Теперь таких докторов НЕ БЫВАЕТ. Я легко ловлю себя на том, что употребляю готовую формулу, с детства казавшуюся мне смешной: мол (с «трезвой» ухмылкой), всегда все было — так же, одинаково, не лучше… Я себя легко ловлю и легко отпускаю: с высоты сегодняшнего опыта формула «теперь не бывает» кажется мне и справедливой и правильной — выражающей. Значит, не бывает… Не то чтобы она всех вылечивала… Как раз насчет медицины заблуждений у нее было всего меньше. Не столько она считала, что всем можно помочь, сколько — что всем нужно. Она хорошо знала, не в словах, не наукой, а вот тем самым… что помочь нечем, а тогда, если уж есть хоть немножко чем помочь, то вы могли быть уверены, что она сделает все. Вот эта неспособность сделать хотя бы и чуть-чуть НЕ ВСЕ и эта потребность сделать именно СОВСЕМ ВСЕ, что возможно, — этот императив и был сутью «старых докторов, каких теперь не бывает» и каким она, последняя, была. И было это вызывающе просто. Например, если ты простужен, она спросит, хорошо ли ты спишь; ты удивишься: при чем тут сон? — она скажет: кто плохо спит — тот зябнет, кто зябнет — тот простужается.

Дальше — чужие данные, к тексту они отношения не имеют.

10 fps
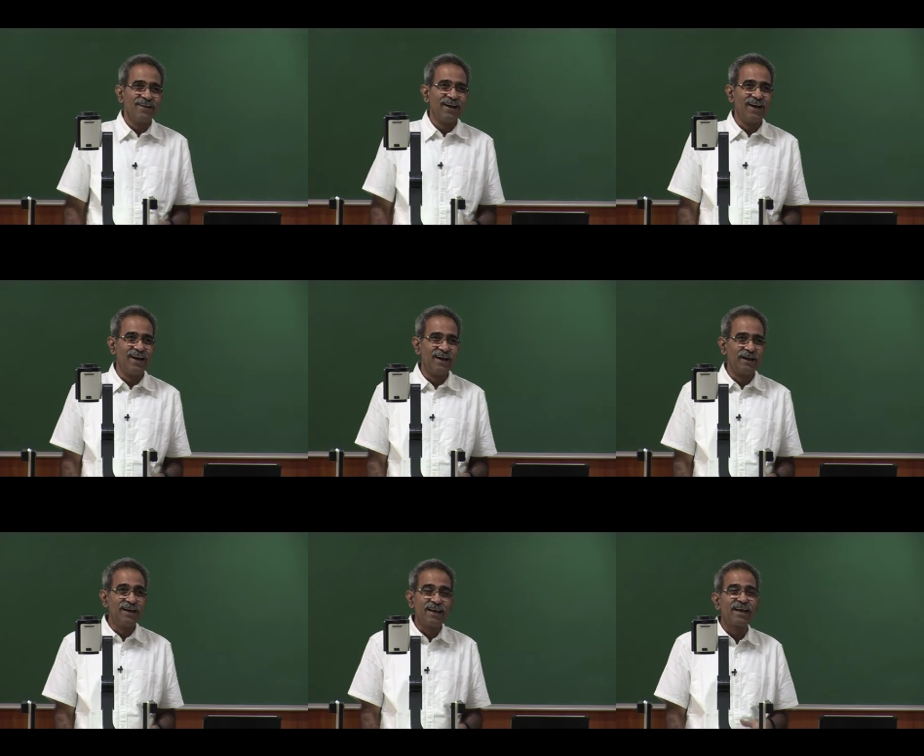
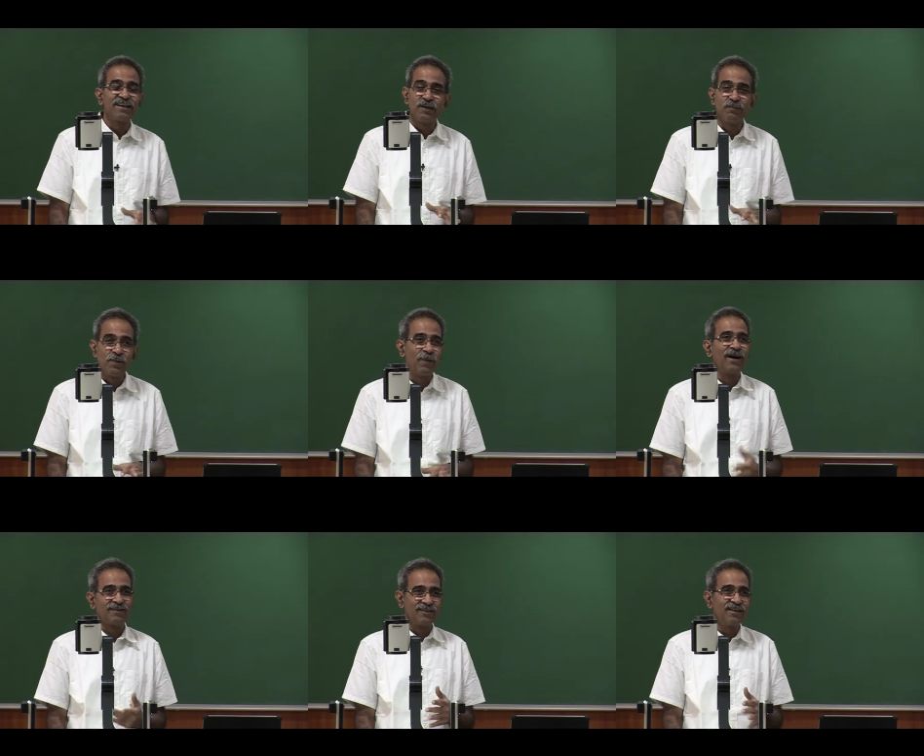integration by
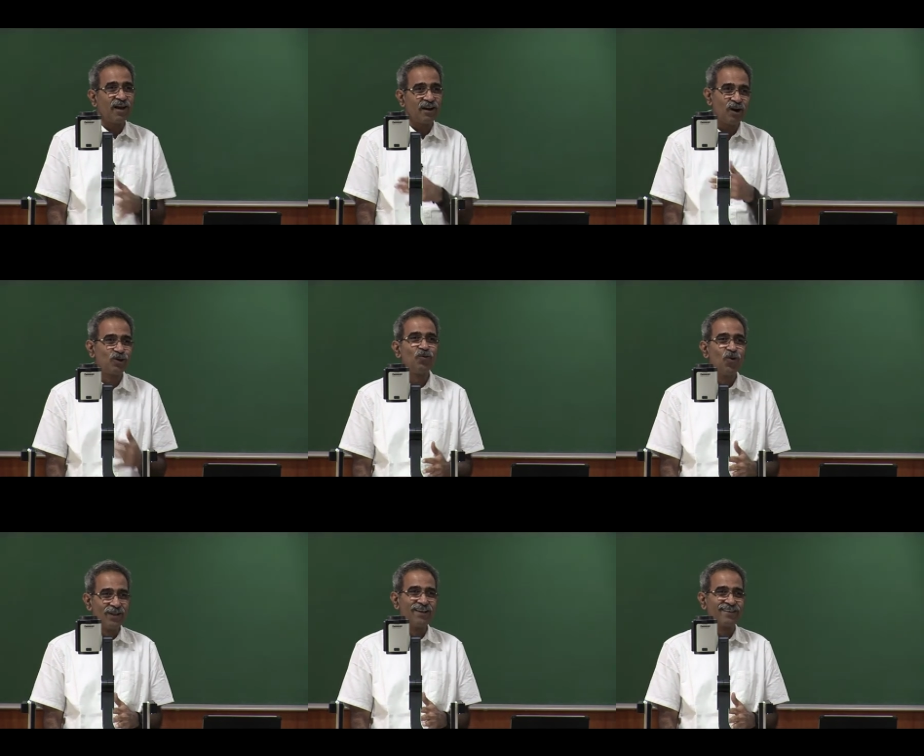parts. These are not the
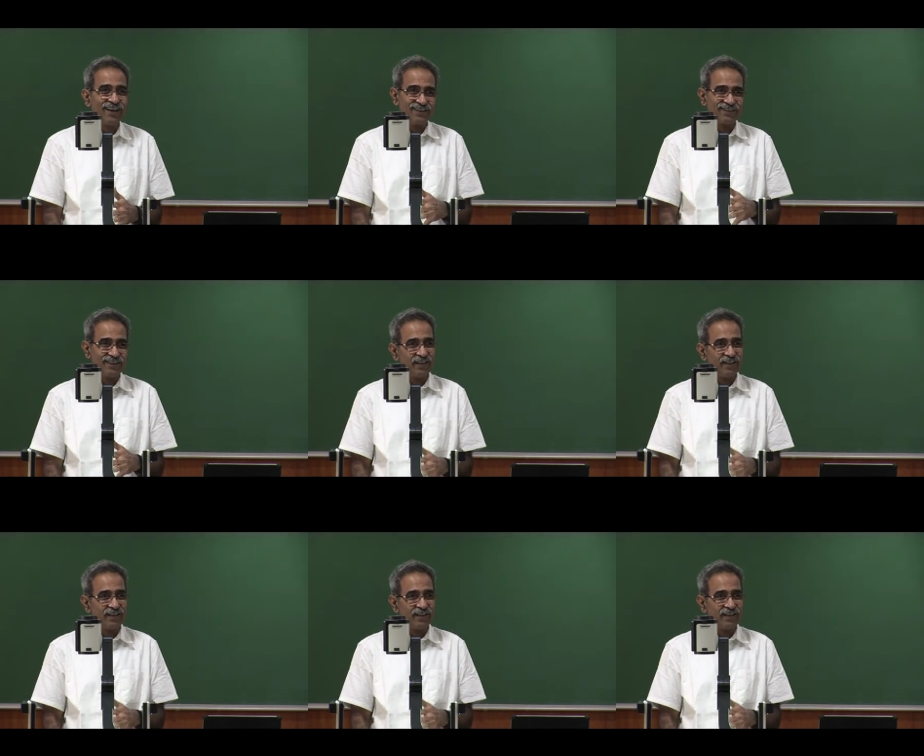only skills.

Она даст тебе снотворное от простуды (аллергия все еще была выдумкой капиталистического мира), а тебе вдруг так ласково и счастливо станет от этого забытого темпа русской речи и русских слов: зябнет… что — все правильно, все в порядке, все впереди… померещится небывалое утро с серым небом и белым снегом, температурное счастье, кто-то под окном на лошадке проехал, кудрявится из трубы дым… Скажешь: нервы шалят, что-нибудь, тетя, от нервов бы… Она глянет ледяно и приговорит: возьми себя в руки, ничего от нервов нет. А однажды, ты и не попросишь ничего, сунет в руку справку об освобождении: видела, ты вчера вечером курил на кухне — отдохнуть тебе надо.